Qubes 3 HVM suspend issue

165 views
Skip to first unread message

mkru...@gmail.com

unread,
Nov 13, 2015, 6:27:15 AM11/13/15
to qubes-users
Hi everyone
I installed Qubes 3 from official ISO.
I am trying to solve two issues which i'm facing which both leads to a single problem here they are:
1. I want to save state of a HVM VM and resume it later.
2. I want to be able to close the laptop's lid which sends it to Sleep and after i open the lid
again to have all VM working again.

I noticed that when the computer goes to sleep, Qubes calls some scripts to prepare each VM to be to suspended or maybe paused and then resumed or maybe woken up after that.

First thing. After doing some research in DVM creation scripts noticed that saving state also involves suspend function to be called for that specific vm, so when calling
virsh -c xen:/// save <domain> <filename>
will also call
virsh -c xen:/// dompmsuspend <domain> mem
This comes in to play later after reading all of this.

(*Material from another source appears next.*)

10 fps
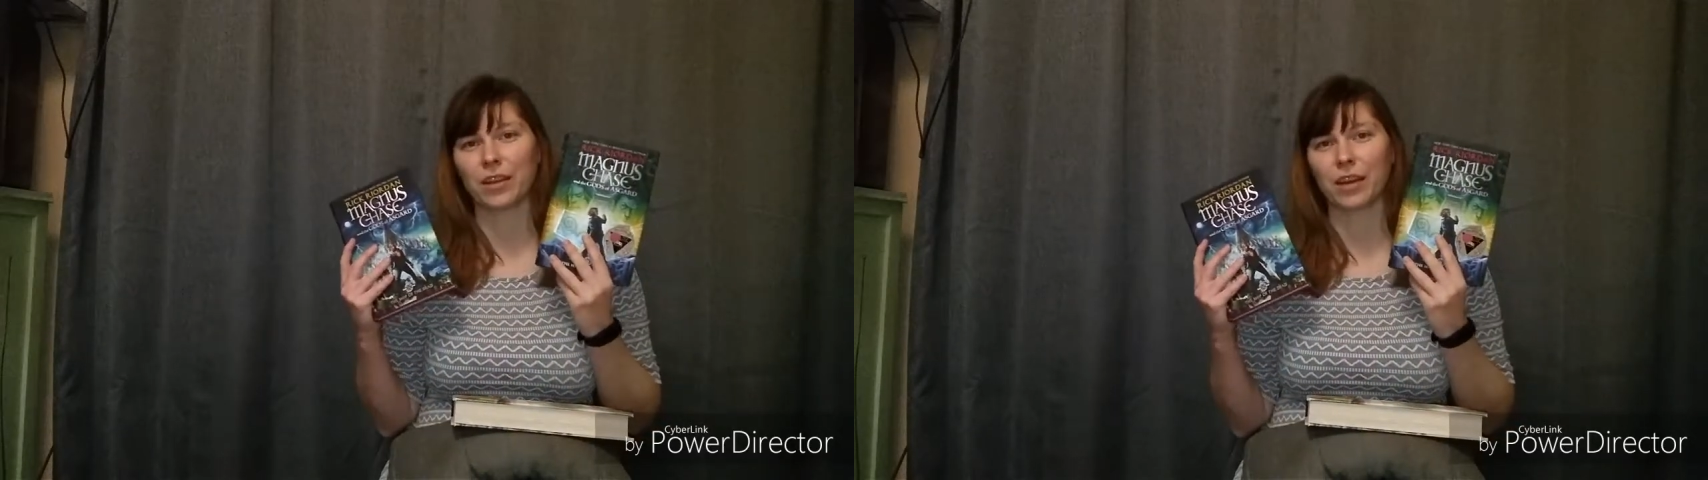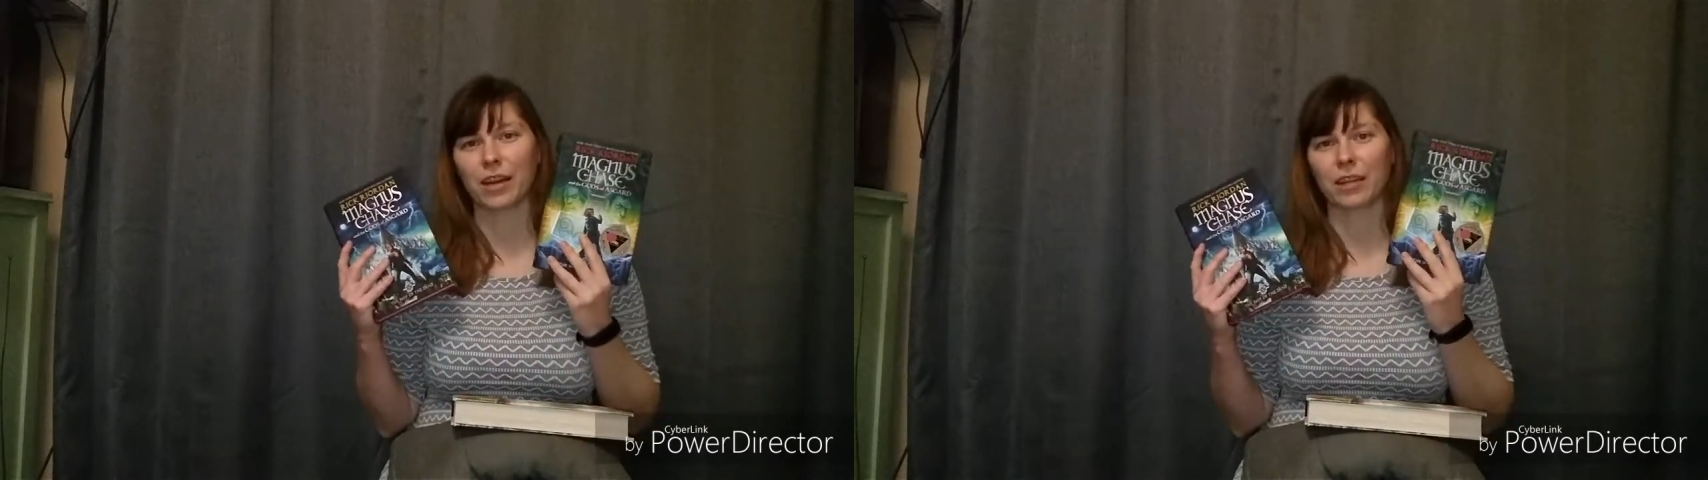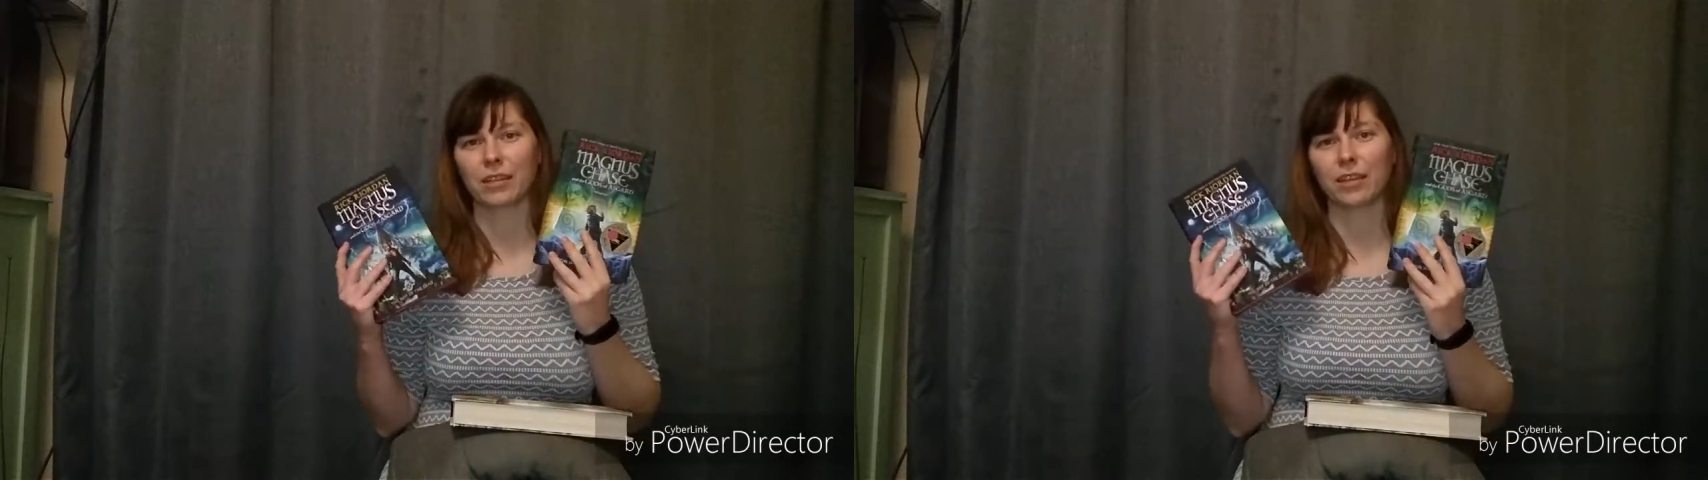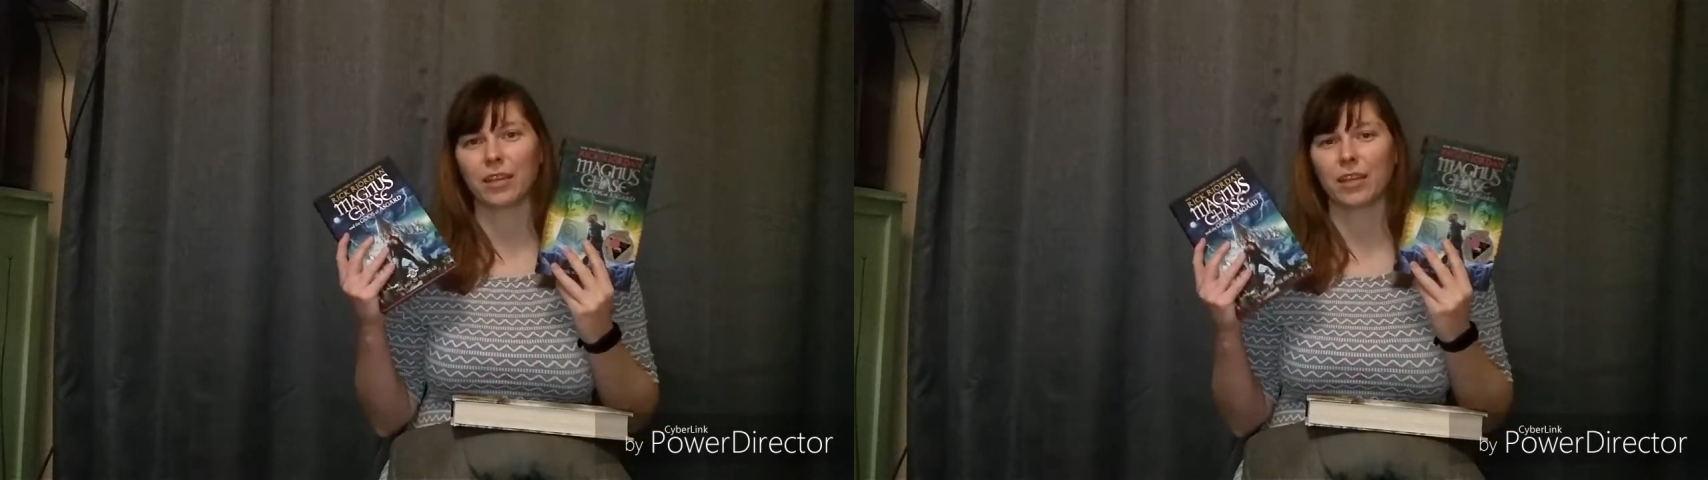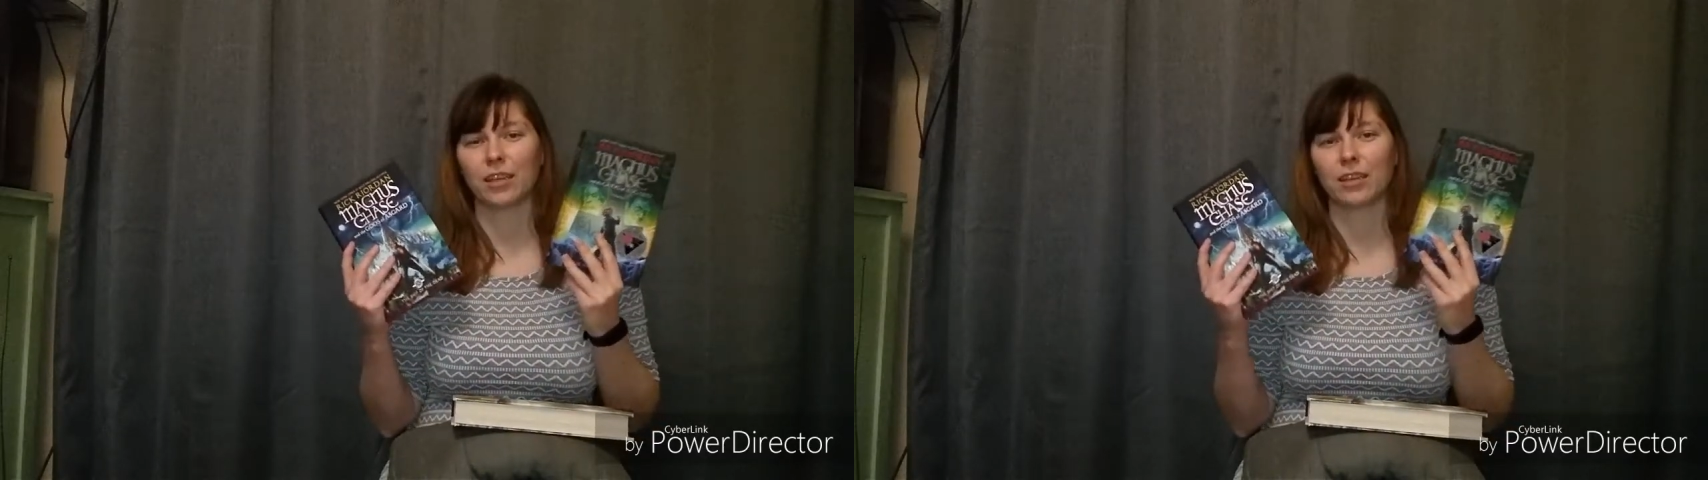and then I got
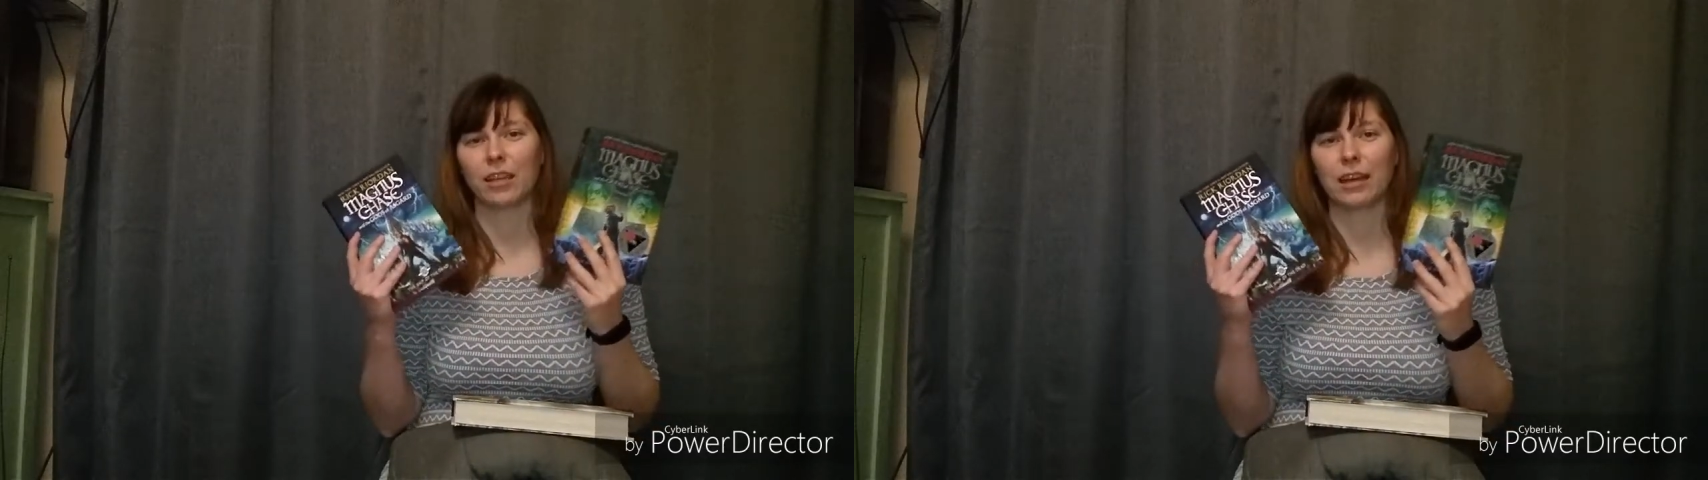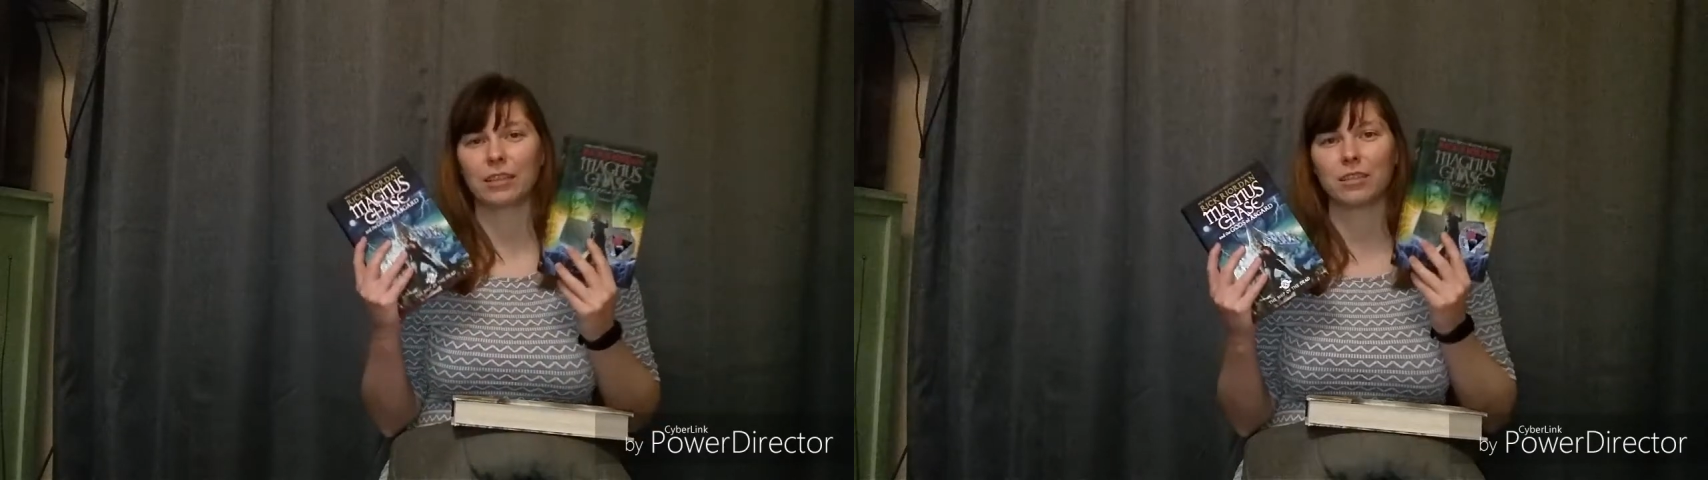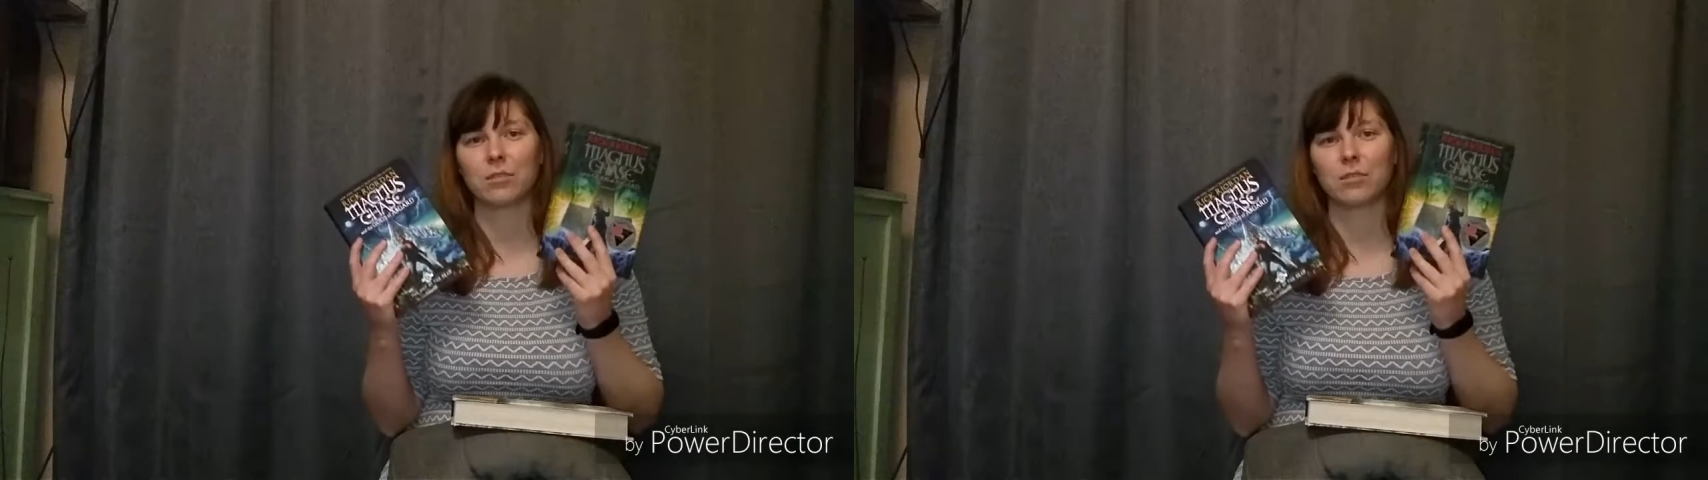the last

For the second thig this sounds simple.
PV VMs they can handle that if they are not attacehd to any PCI device.
PV VMs with attached PCI devices usualy they freeze after resuming from sleep. A workaround for this is here:
https://groups.google.com/forum/#!msg/qubes-users/XtdtD20BiSA/1AJ-zZuX5IkJ
HVM VMs they freeze after coming back from sleep as reported here https://groups.google.com/forum/#!topic/qubes-users/UI7cKNCjj4w
Which doesn't matter if you are running Windows or other OS on HVM, after i open the lid i get them all the windows frozen
I also did some test with a Windows 7 installation and a Ubuntu instalation on HVM to make sure and the same thing happens.
I also tried to change kernels at boot, i also tried 3 different laptops, all leads to the same problem.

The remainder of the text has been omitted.